The funHDDC algorithm (Schmutz et al., 2018) allows to cluster functional univariate or multivariate data by modeling each group within a specific functional subspace.
library(funHDDC)
We are going to work on the Canadian Temperature data available in the fda package. It gathers temperature and pluviometry of 35 Canadian cities for one year.
library(fda)
#> Loading required package: splines
#> Loading required package: Matrix
#> Loading required package: fds
#> Loading required package: rainbow
#> Loading required package: MASS
#> Loading required package: pcaPP
#> Loading required package: RCurl
#>
#> Attaching package: 'fda'
#> The following object is masked from 'package:graphics':
#>
#> matplot
daybasis65 <- create.fourier.basis(c(0, 365), nbasis=65, period=365)
daytempfd <- smooth.basis(day.5, CanadianWeather$dailyAv[,,"Temperature.C"], daybasis65,fdnames=list("Day", "Station", "Deg C"))$fd
dayprecfd<-smooth.basis(day.5, CanadianWeather$dailyAv[,,"Precipitation.mm"], daybasis65,fdnames=list("Day", "Station", "Mm"))$fd
In this first part we are going to cluster data according to one functional variable: the temperature for one year.
library(funHDDC)
#> Registered S3 method overwritten by 'funHDDC':
#> method from
#> plot.fd fda
#>
#> Attaching package: 'funHDDC'
#> The following object is masked from 'package:fda':
#>
#> plot.fd
res.uni<-funHDDC(daytempfd,K=3,model="AkBkQkDk",init="random",threshold=0.2)
#> funHDDC:
#> model K threshold complexity BIC
#> 1 AKBKQKDK 3 0.2 395 -12,720.19
#>
#> SELECTED: model AKBKQKDK with 3 clusters.

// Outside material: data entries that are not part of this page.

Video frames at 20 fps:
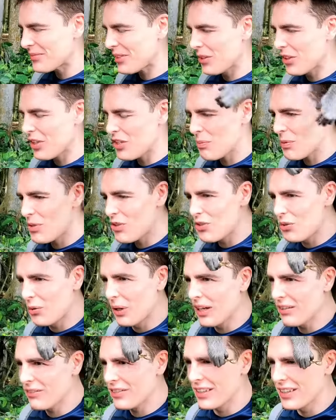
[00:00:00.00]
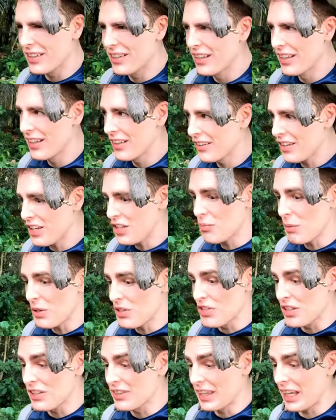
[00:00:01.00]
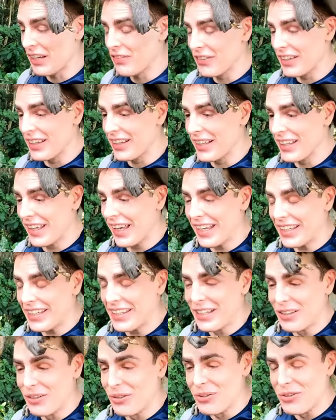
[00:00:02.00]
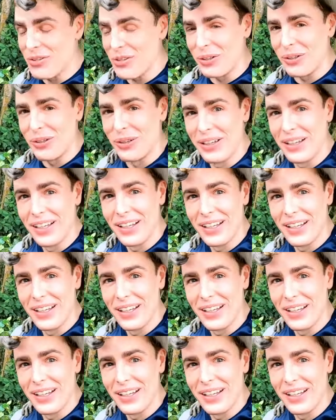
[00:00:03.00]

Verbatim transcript: Oh, this one's so heavy. This one's definitely like 8 kilos though.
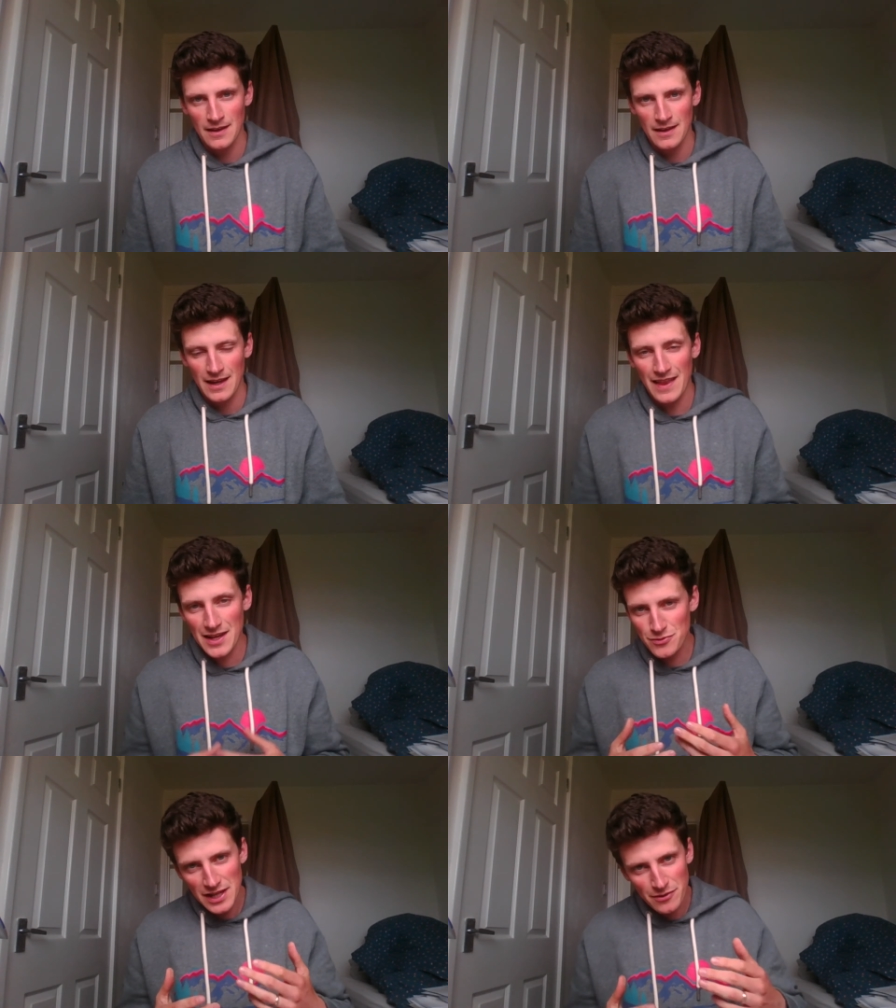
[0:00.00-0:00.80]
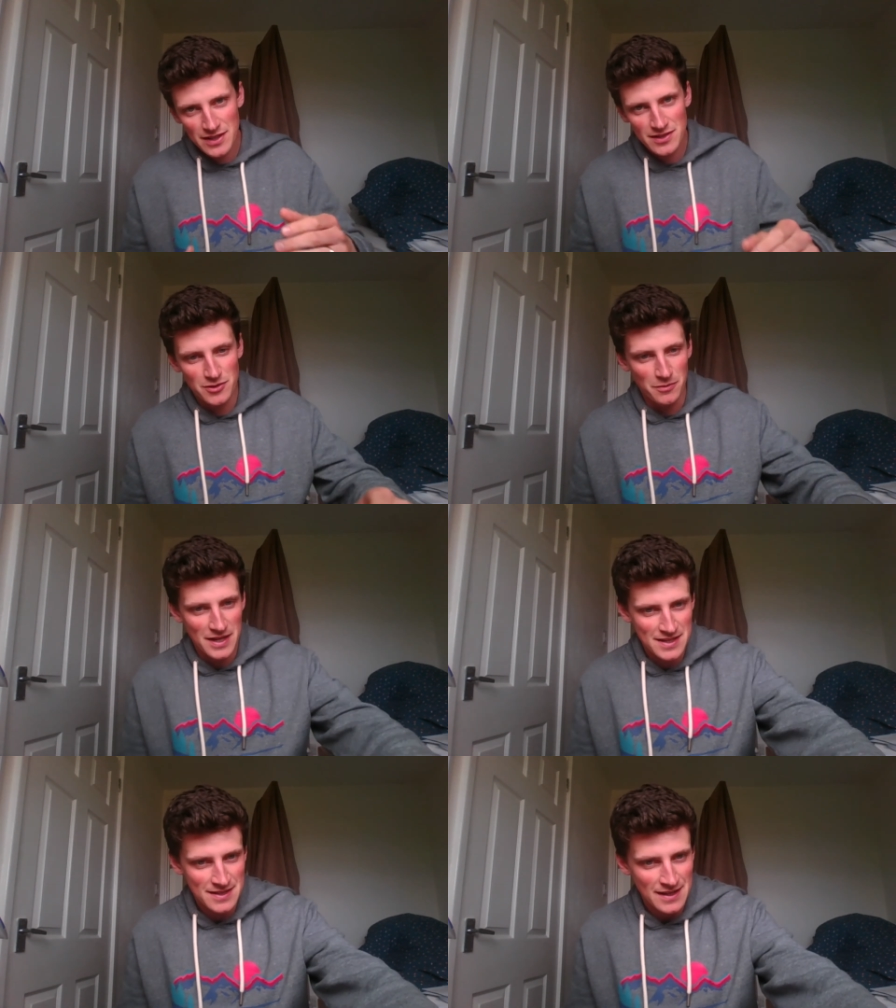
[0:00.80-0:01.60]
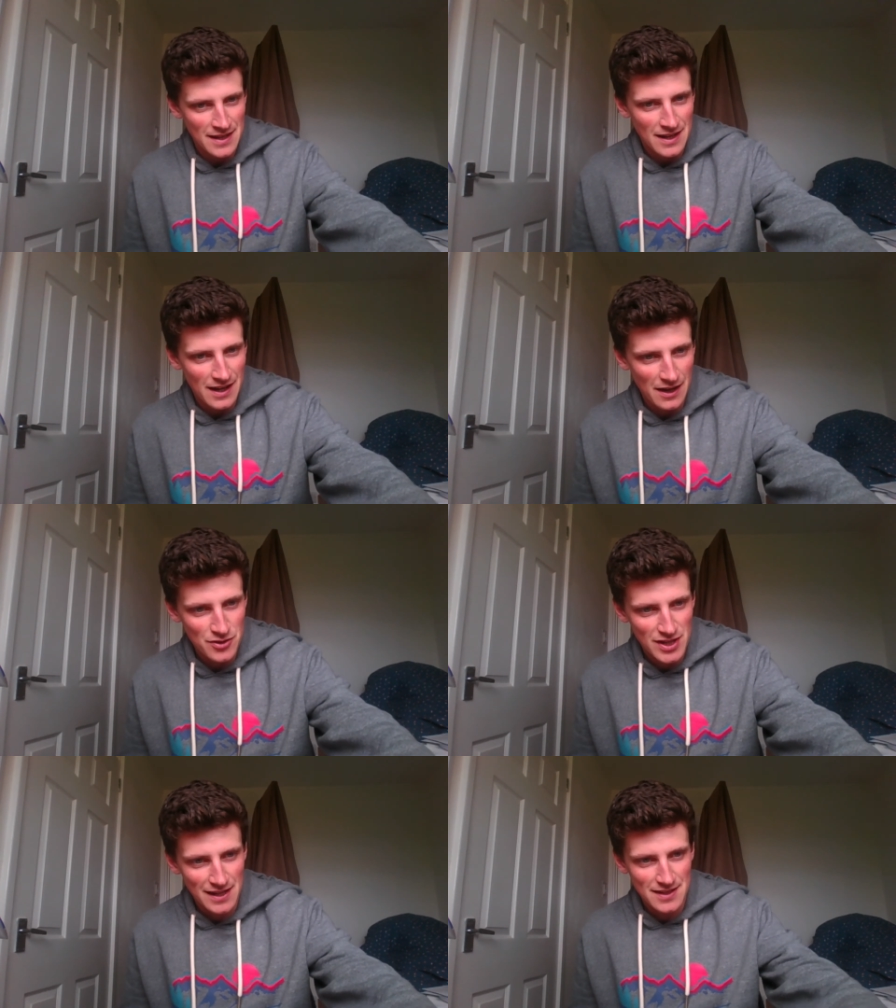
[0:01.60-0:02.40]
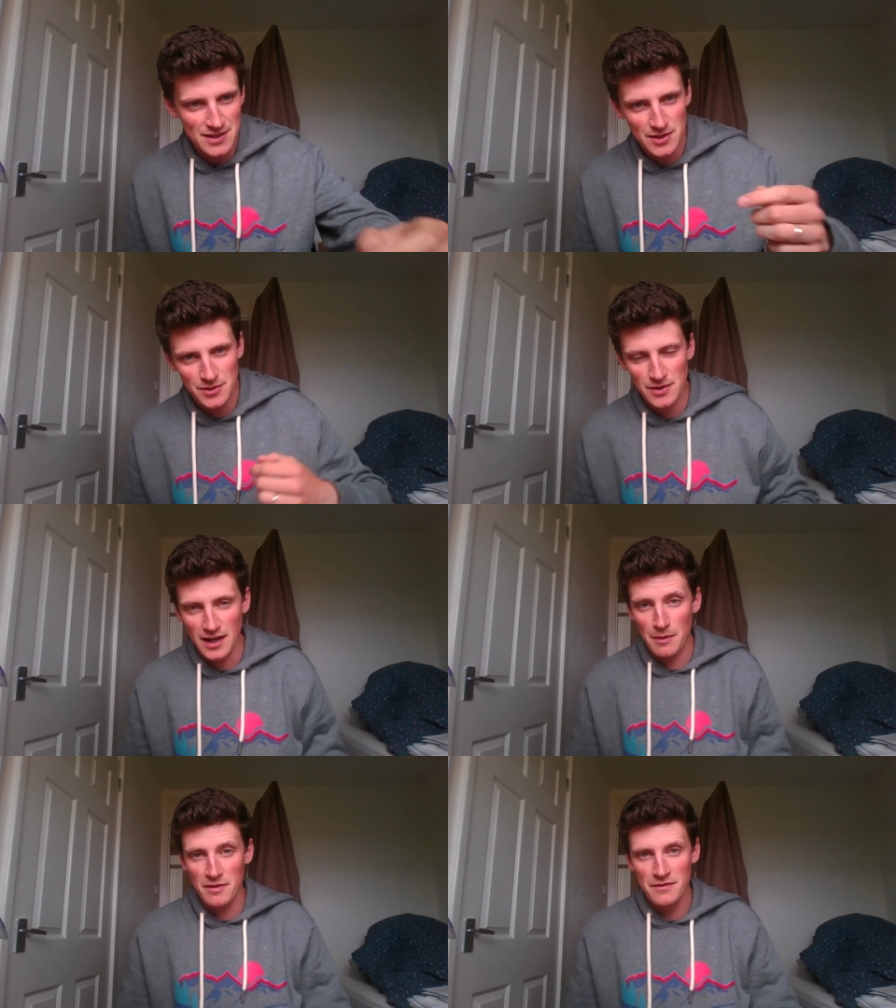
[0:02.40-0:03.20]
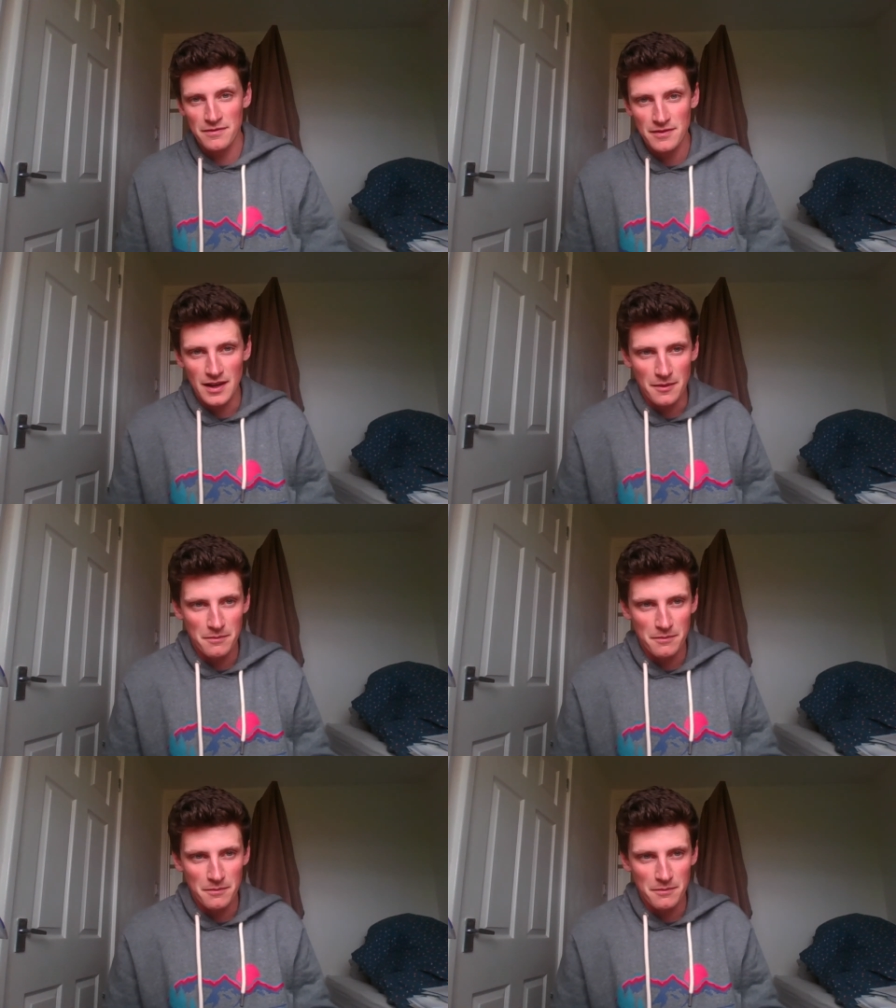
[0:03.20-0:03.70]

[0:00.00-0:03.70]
And that's really critical because I was chatting to a couple of uh,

#> Selection Criterion: BIC.
It prints the name of the model tested and the options chosen for the algorithm (K and the threshold for the scree test of Cattell), the complexity of the model chosen (i.e. the number of free model parameters) and the BIC value useful for model selection. It also prints the name of the best model according to the BIC criterion (in this example we test one model only so it is the same than the one tested).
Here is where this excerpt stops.